- SOURCE MATERIAL:
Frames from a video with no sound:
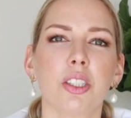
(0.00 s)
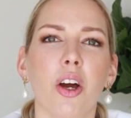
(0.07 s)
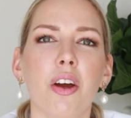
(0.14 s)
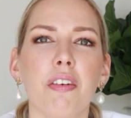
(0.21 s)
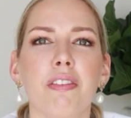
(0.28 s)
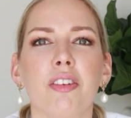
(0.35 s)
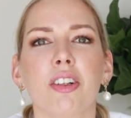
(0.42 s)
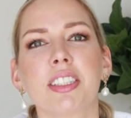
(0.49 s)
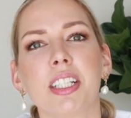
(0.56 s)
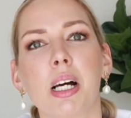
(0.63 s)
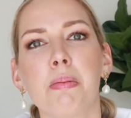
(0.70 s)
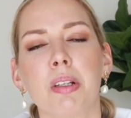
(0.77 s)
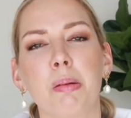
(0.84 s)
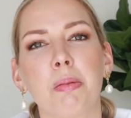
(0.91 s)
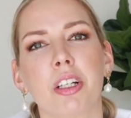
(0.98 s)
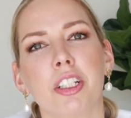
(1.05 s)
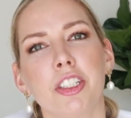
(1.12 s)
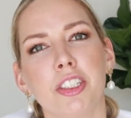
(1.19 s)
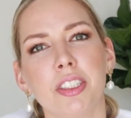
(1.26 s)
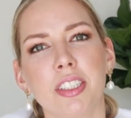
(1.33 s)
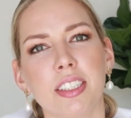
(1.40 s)
So for example, I'm going
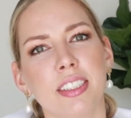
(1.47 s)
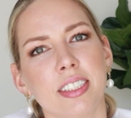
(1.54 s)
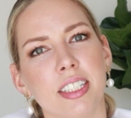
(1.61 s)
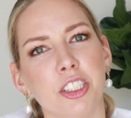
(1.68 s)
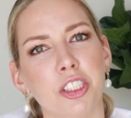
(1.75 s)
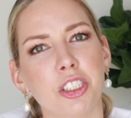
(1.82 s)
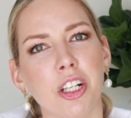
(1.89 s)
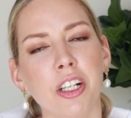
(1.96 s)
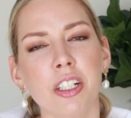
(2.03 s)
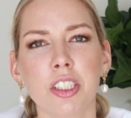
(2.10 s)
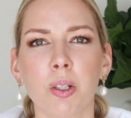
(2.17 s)
to use this t-shirt.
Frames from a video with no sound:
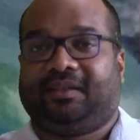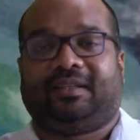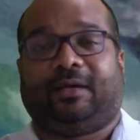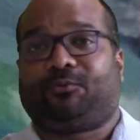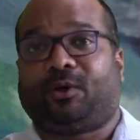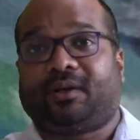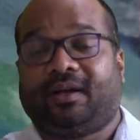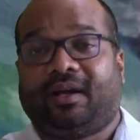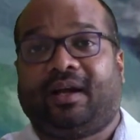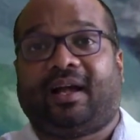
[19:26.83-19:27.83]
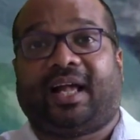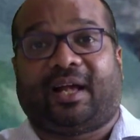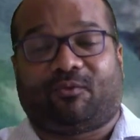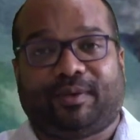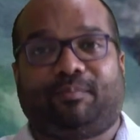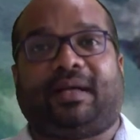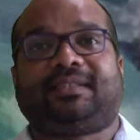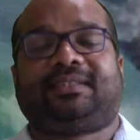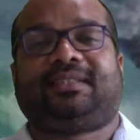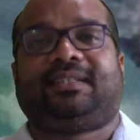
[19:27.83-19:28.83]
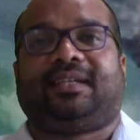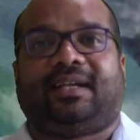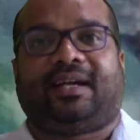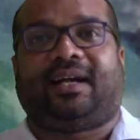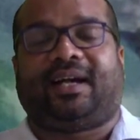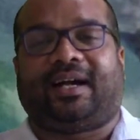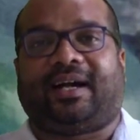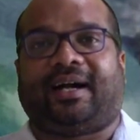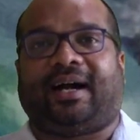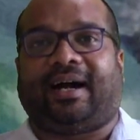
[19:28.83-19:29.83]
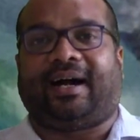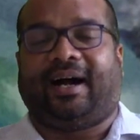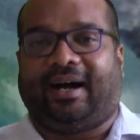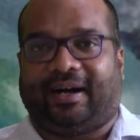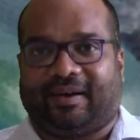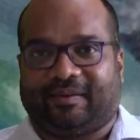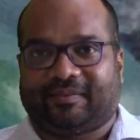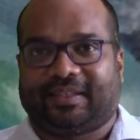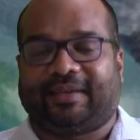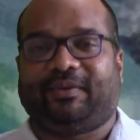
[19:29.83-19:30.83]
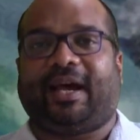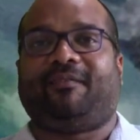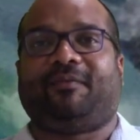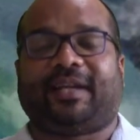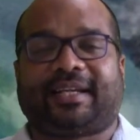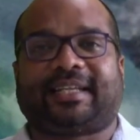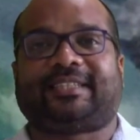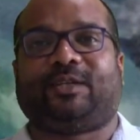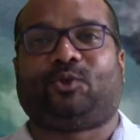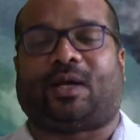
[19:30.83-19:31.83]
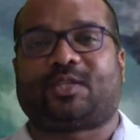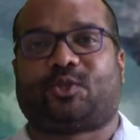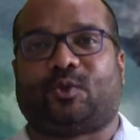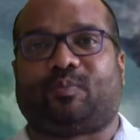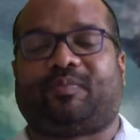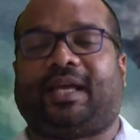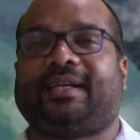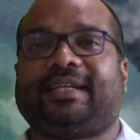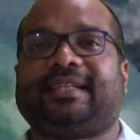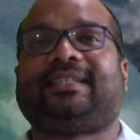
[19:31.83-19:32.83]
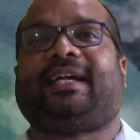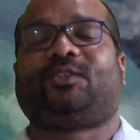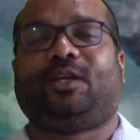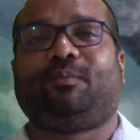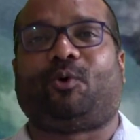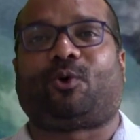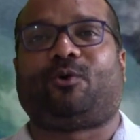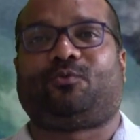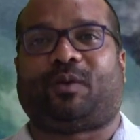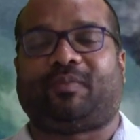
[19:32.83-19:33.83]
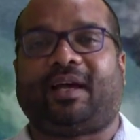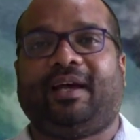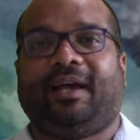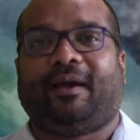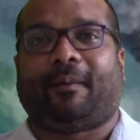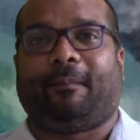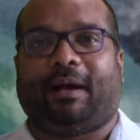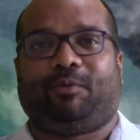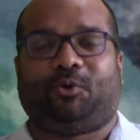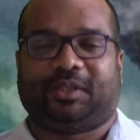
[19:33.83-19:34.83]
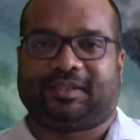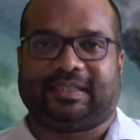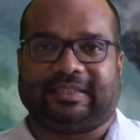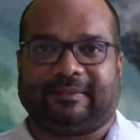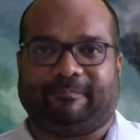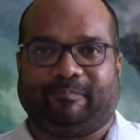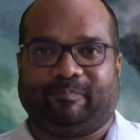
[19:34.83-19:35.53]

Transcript: Therefore, we must, we have every reason to assume that it is actually borrowed from the Babylonian system.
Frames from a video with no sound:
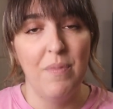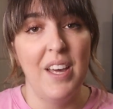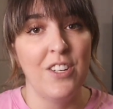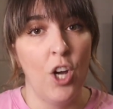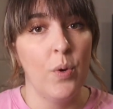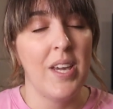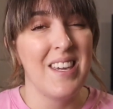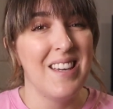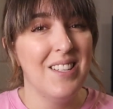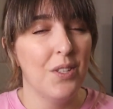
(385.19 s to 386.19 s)
they know he
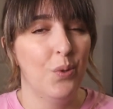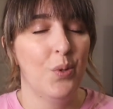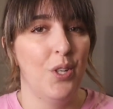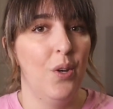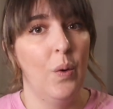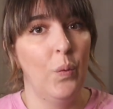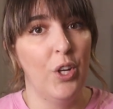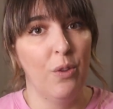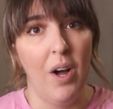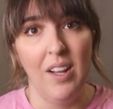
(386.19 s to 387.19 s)
is also a
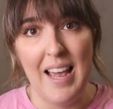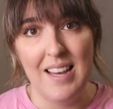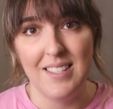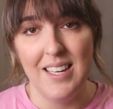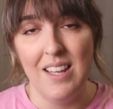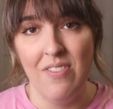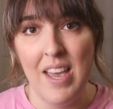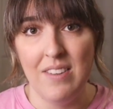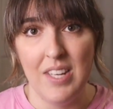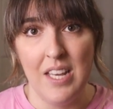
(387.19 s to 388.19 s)
worthwhile asset in
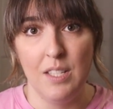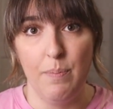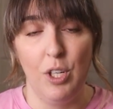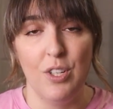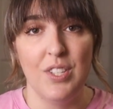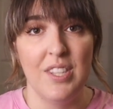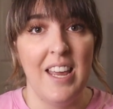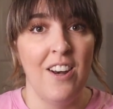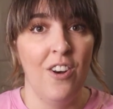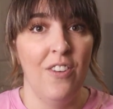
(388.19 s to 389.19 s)
that sense because
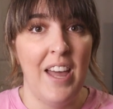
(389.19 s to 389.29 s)
then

- DIRECTIONS:
Give an exact copy of the entries, excluding all pictures.

- SOLVED PROBLEM:
Frames from a video with no sound:
(0.00 s)
(0.07 s)
(0.14 s)
(0.21 s)
(0.28 s)
(0.35 s)
(0.42 s)
(0.49 s)
(0.56 s)
(0.63 s)
(0.70 s)
(0.77 s)
(0.84 s)
(0.91 s)
(0.98 s)
(1.05 s)
(1.12 s)
(1.19 s)
(1.26 s)
(1.33 s)
(1.40 s)
So for example, I'm going
(1.47 s)
(1.54 s)
(1.61 s)
(1.68 s)
(1.75 s)
(1.82 s)
(1.89 s)
(1.96 s)
(2.03 s)
(2.10 s)
(2.17 s)
to use this t-shirt.
Frames from a video with no sound:
[19:26.83-19:27.83]
[19:27.83-19:28.83]
[19:28.83-19:29.83]
[19:29.83-19:30.83]
[19:30.83-19:31.83]
[19:31.83-19:32.83]
[19:32.83-19:33.83]
[19:33.83-19:34.83]
[19:34.83-19:35.53]

Transcript: Therefore, we must, we have every reason to assume that it is actually borrowed from the Babylonian system.
Frames from a video with no sound:
(385.19 s to 386.19 s)
they know he
(386.19 s to 387.19 s)
is also a
(387.19 s to 388.19 s)
worthwhile asset in
(388.19 s to 389.19 s)
that sense because
(389.19 s to 389.29 s)
then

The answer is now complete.